#### MATERIAL PROVIDED

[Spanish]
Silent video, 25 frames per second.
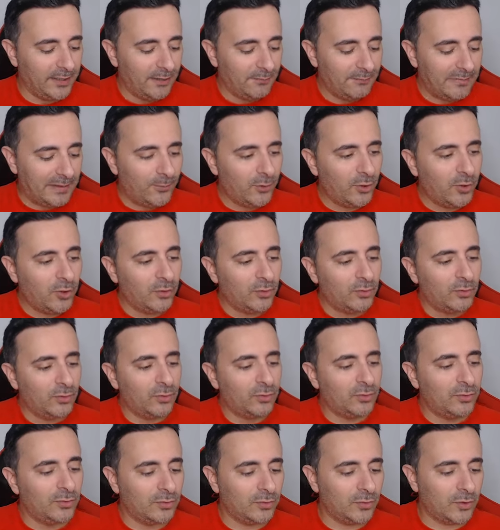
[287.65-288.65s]
Vamos con
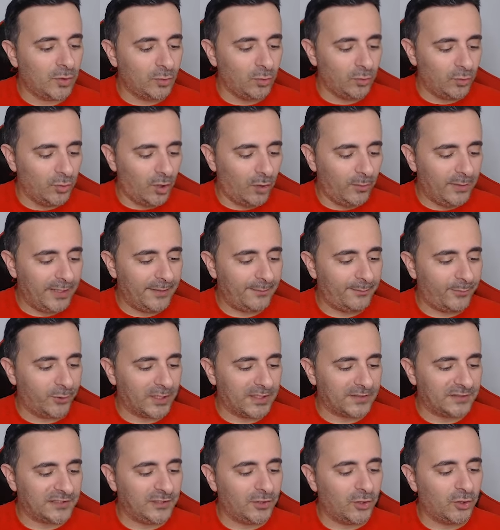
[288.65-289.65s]
un, con un noble,
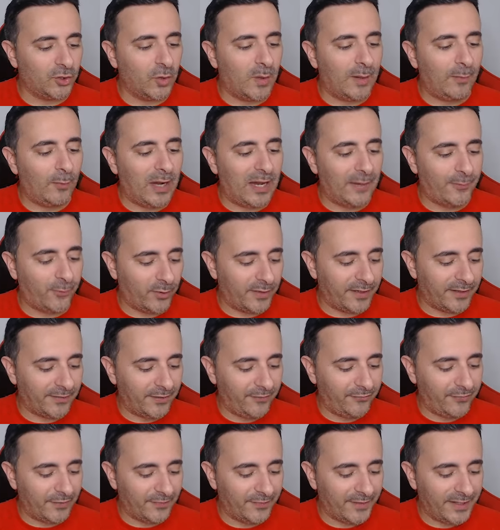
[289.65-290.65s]
porque si no, no vamos a poder
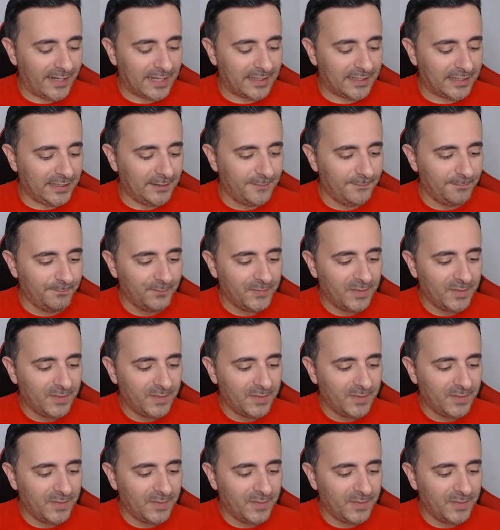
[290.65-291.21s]
defender aquí.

########

**PROMPT:**
Without the images, print all of the lines above exactly.

**TASK RESPONSE:**
[Spanish]
Silent video, 25 frames per second.
[287.65-288.65s]
Vamos con
[288.65-289.65s]
un, con un noble,
[289.65-290.65s]
porque si no, no vamos a poder
[290.65-291.21s]
defender aquí.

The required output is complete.